* [PROBLEM] Without including the pictures, copy out every line below.

[Collected data]
┏━━
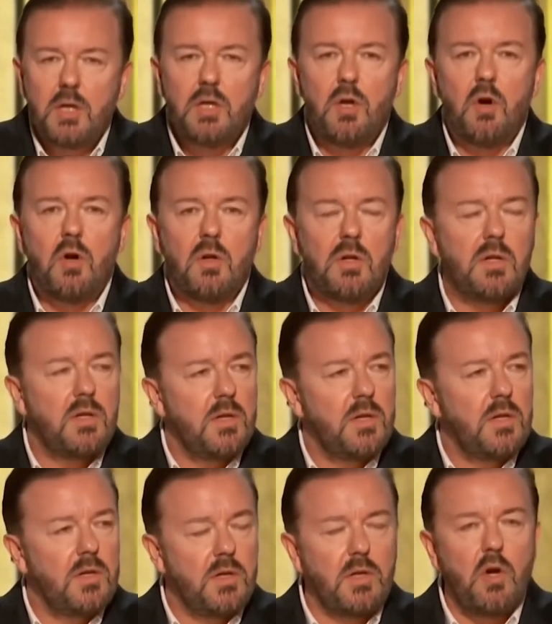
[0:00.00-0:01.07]

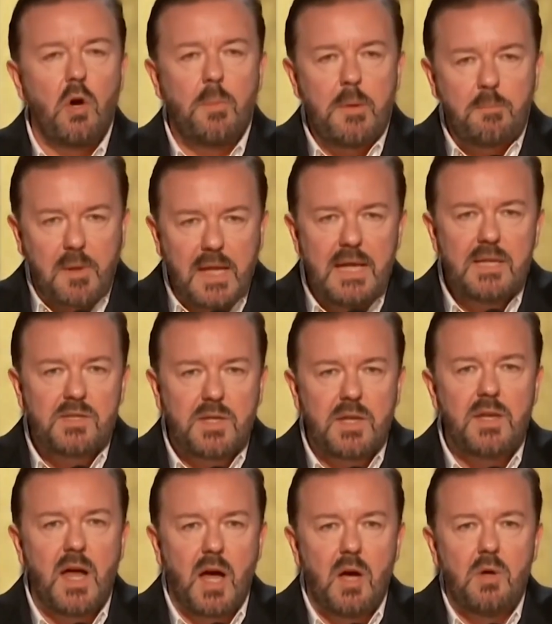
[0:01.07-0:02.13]
You'll be pleased to
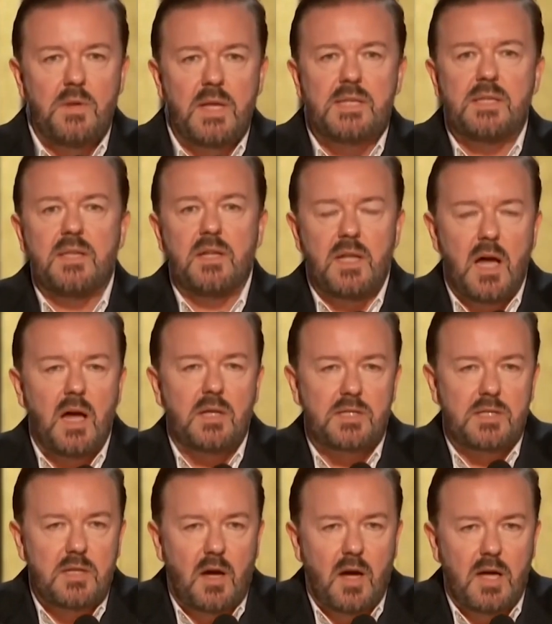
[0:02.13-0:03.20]
know this is the
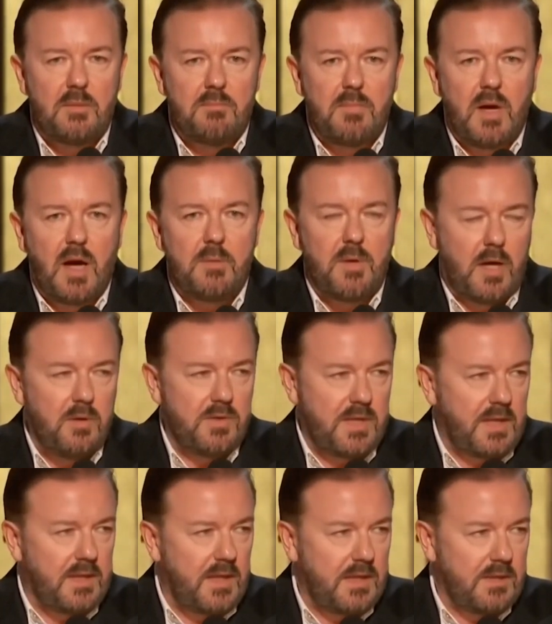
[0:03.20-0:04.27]
last time I'm
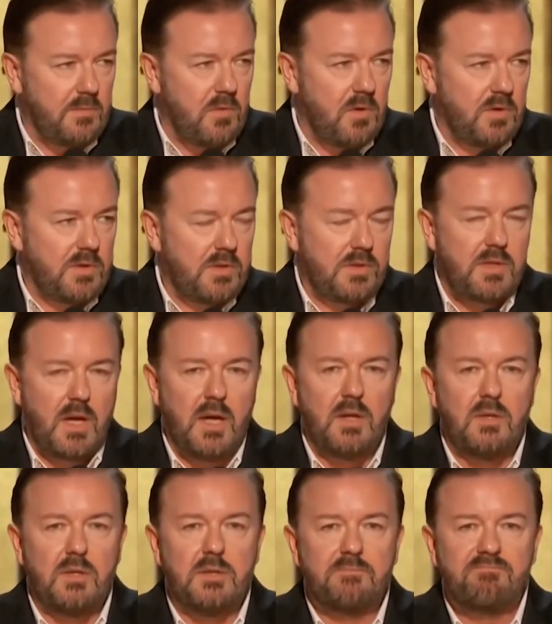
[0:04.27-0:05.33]
hosting these awards,
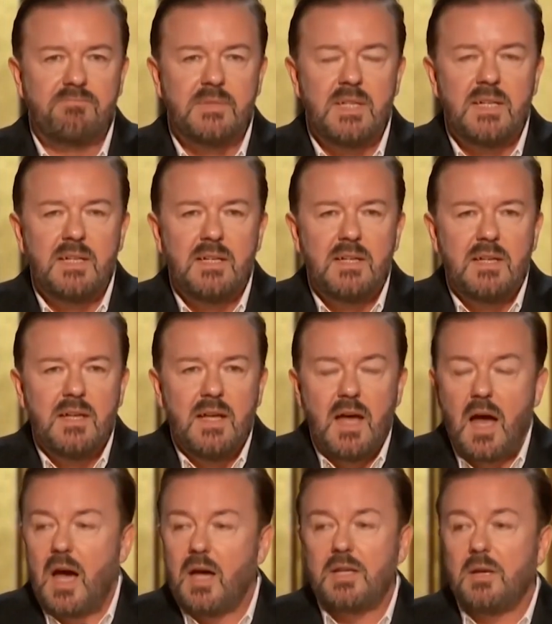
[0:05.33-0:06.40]
so
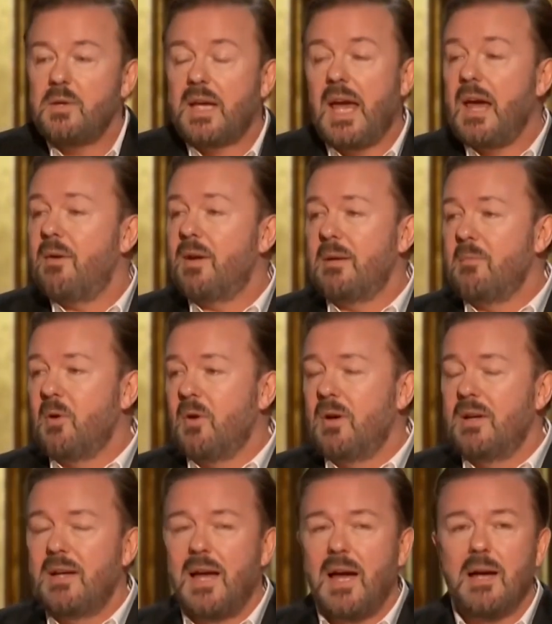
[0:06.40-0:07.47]
I don't care anymore.
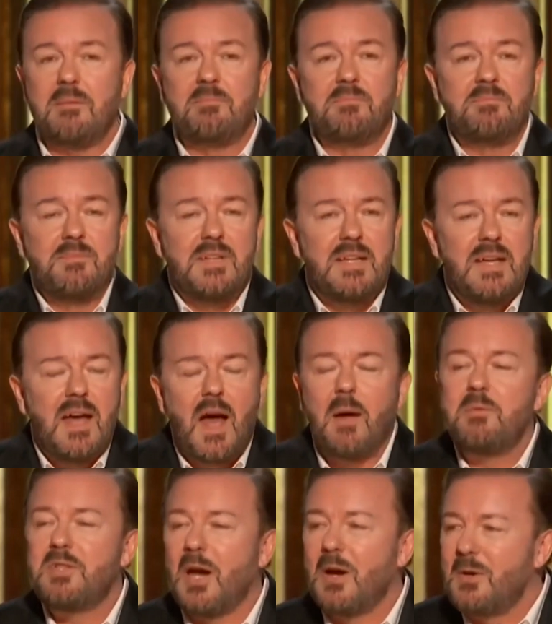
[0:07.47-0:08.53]

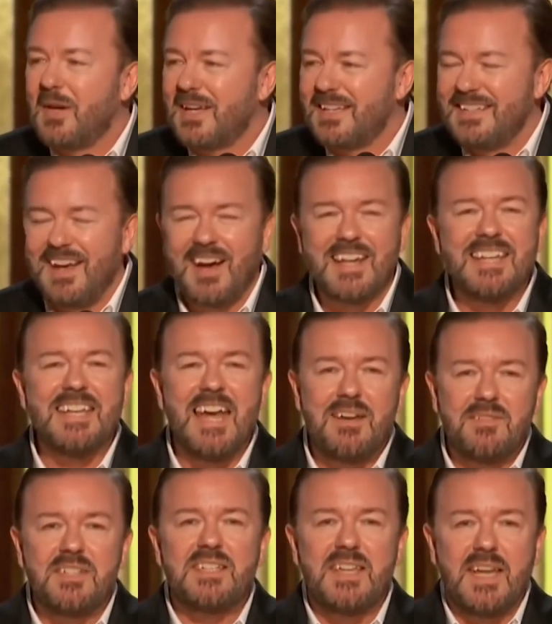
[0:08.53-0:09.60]
I'm joking. I
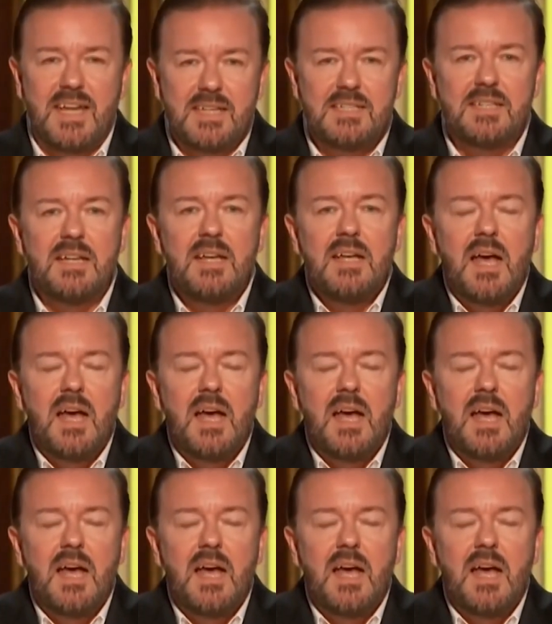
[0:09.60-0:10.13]
never did.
┗━━
* [WRITTEN REPLY]
[0:00.00-0:01.07]

[0:01.07-0:02.13]
You'll be pleased to
[0:02.13-0:03.20]
know this is the
[0:03.20-0:04.27]
last time I'm
[0:04.27-0:05.33]
hosting these awards,
[0:05.33-0:06.40]
so
[0:06.40-0:07.47]
I don't care anymore.
[0:07.47-0:08.53]

[0:08.53-0:09.60]
I'm joking. I
[0:09.60-0:10.13]
never did.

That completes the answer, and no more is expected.